An online community for showcasing R & Python tutorials. It operates as a networking platform for data scientists to promote their talent and get hired. Our mission is to empower data scientists by bridging the gap between talent and opportunity.

# Text Message Classification

• Published on September 7, 2017 at 8:07 am

Classification is a supervised machine learning technique in which the dataset which we are analyzing has some inputs $$X_i$$ and a response variable $$Y$$ which is a discrete valued variable.Discrete valued means the variable has a finite set of values.In more specific terms in classification the response variable has some categorical values.In R we call such values as factor variables. For example-$$Y \in$$ (Male,Female) or (0,1) or (High,low,medium) etc are the best examples of the response variable $$Y$$ in a classification problem.

Now our task in a typical classification problem is to compute the mapping function(also called hypotheses) $$f : X–>Y$$ which maps and relates inputs to target variable which it learns from the training data that we feed the learner.Now given some inputs the learning algorithm will learn from the data and will compute the probabilities of occurrence of each class label $$K$$ where $$Y \in K$$.
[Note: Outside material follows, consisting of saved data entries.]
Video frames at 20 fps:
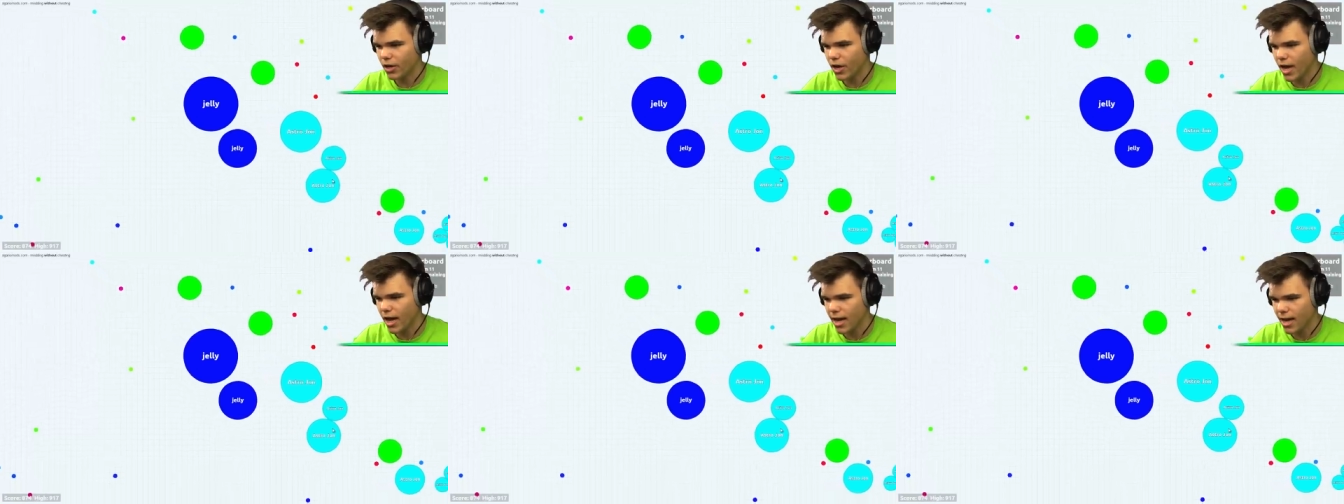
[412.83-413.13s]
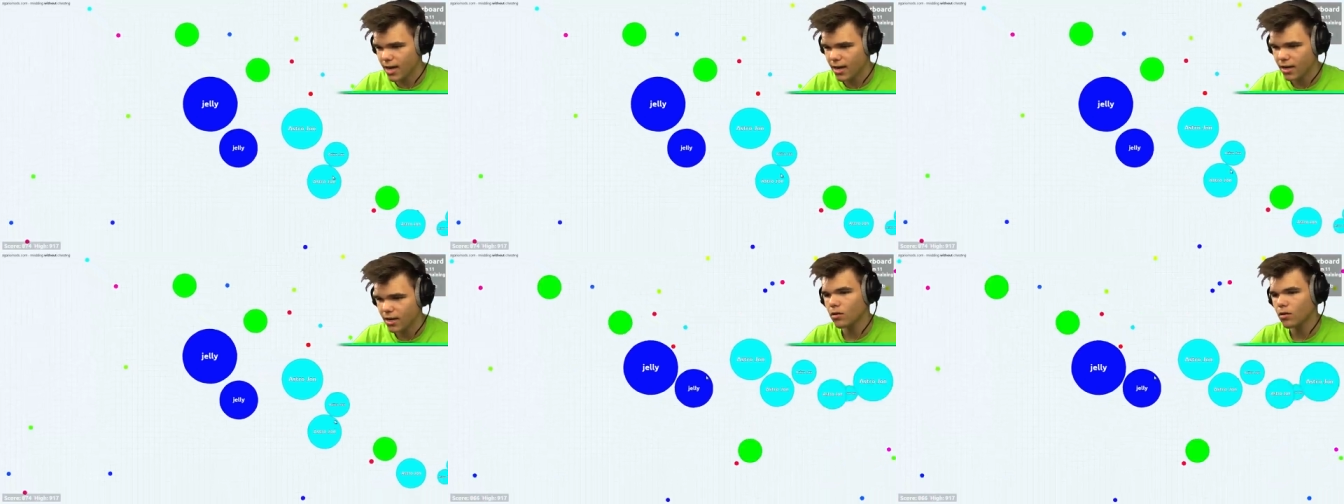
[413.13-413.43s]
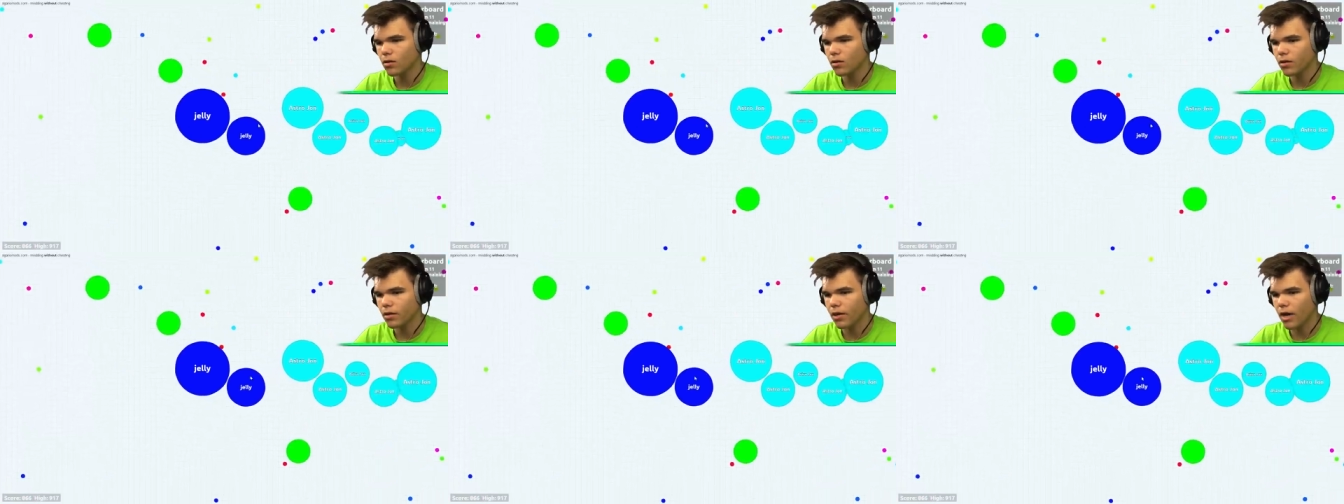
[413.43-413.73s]
right?
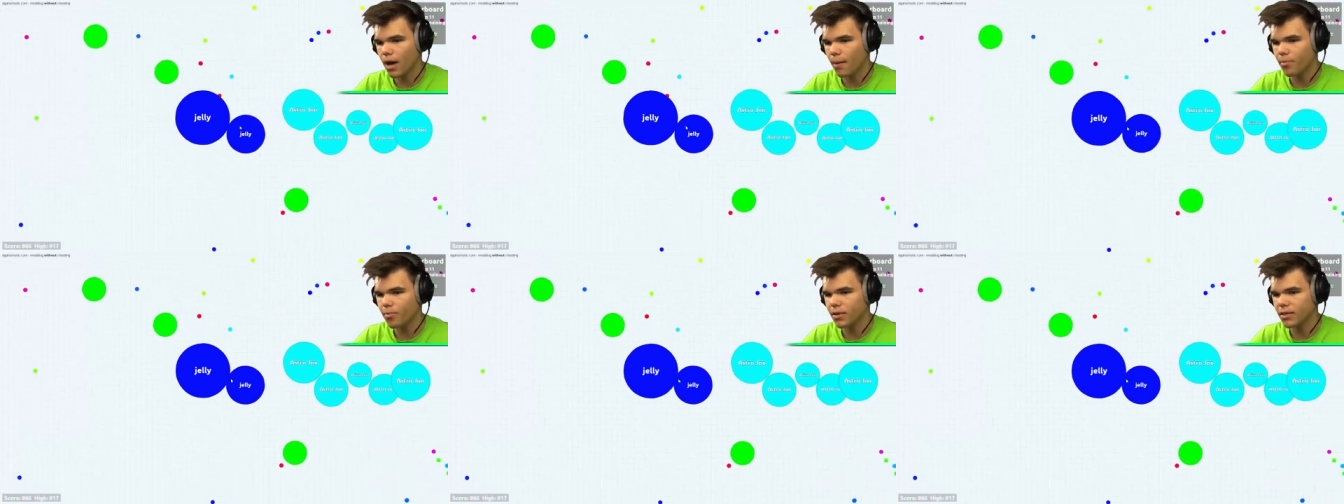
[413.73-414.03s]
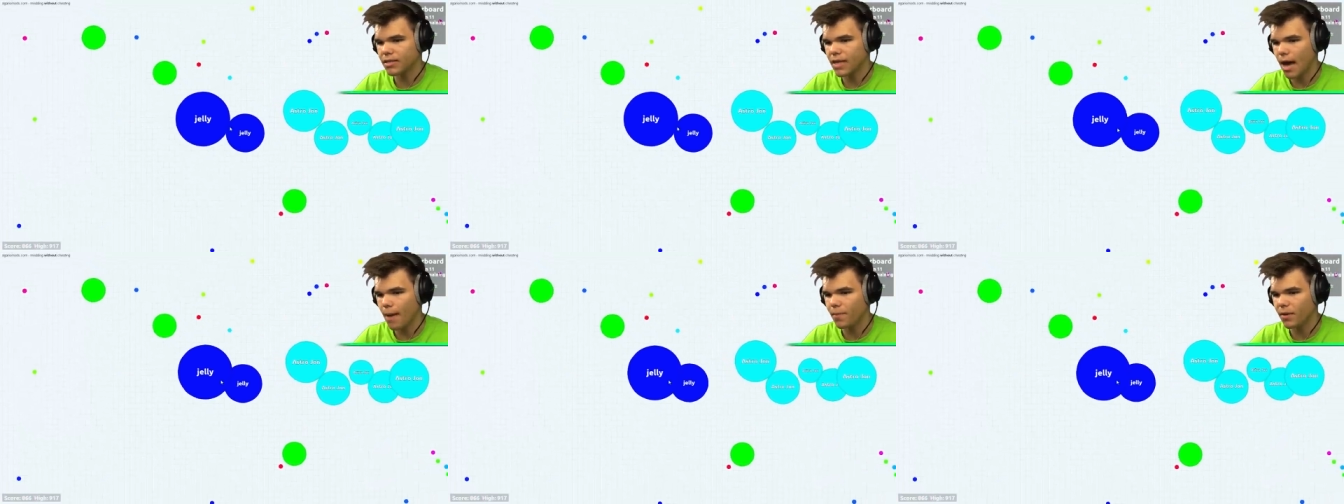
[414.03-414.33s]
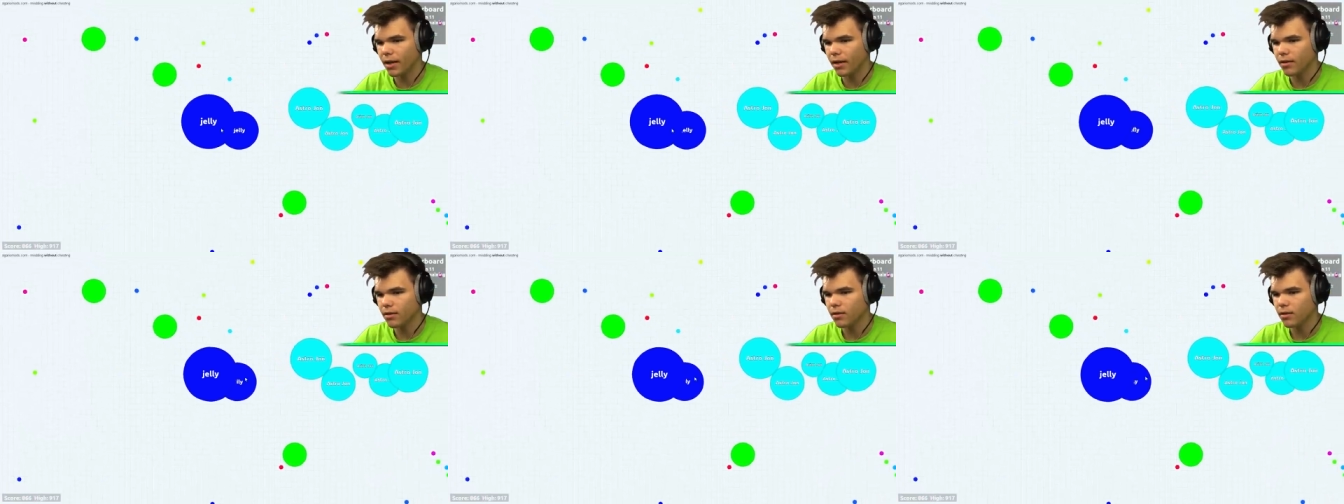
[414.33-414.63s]
Yep, it's
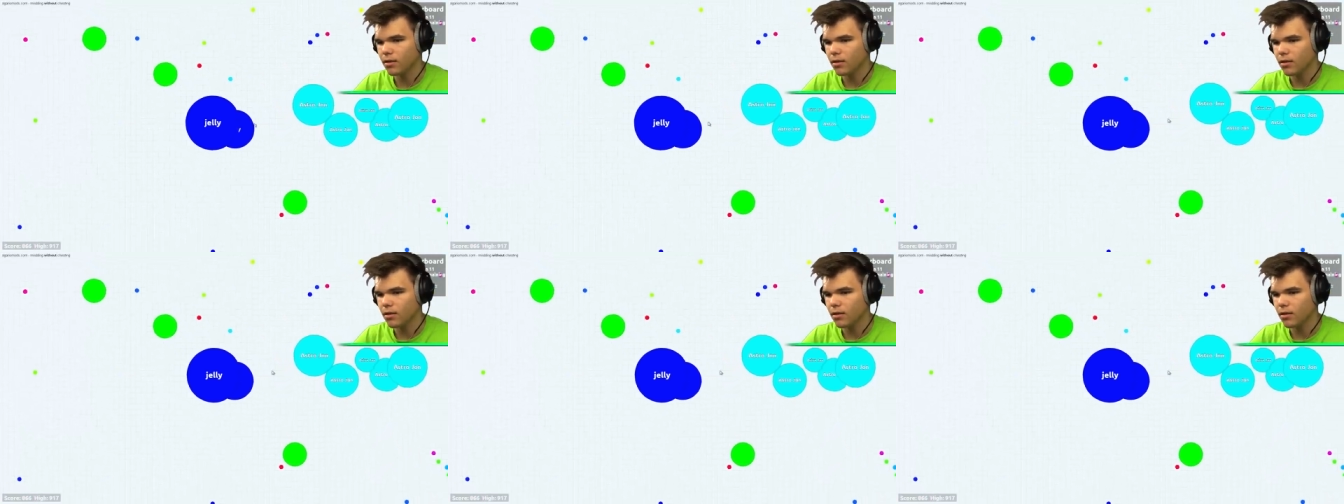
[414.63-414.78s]
happening.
Almost all the classifiers use a conditional probability model $$C(X)$$ to compute the probabilities of the class labels.
$$C(X) = P(Y \in K | X) = \frac{P(X \cap Y)}{P(X)}$$

Definitely, there are a few exceptions which directly don’t use a conditional probability model(e.g-SVM) to classify data but in general, all classifiers use the conditional probability model.

### Text Classification

Now in this article I am going to classify text messages as either Spam or Ham.As the dataset will have text messages which are unstructured in nature so we will require some basic natural language processing to compute word frequencies, tokenizing texts, and calculating document-feature matrix etc.

The dataset is taken from Kaggle’s SMS Spam Collection Spam Dataset.

### Implementation in R

We will use a very nice package called quanteda which is used for managing, processing and analyzing text data.I urge the readers to go and read the documentation for the package and how it works.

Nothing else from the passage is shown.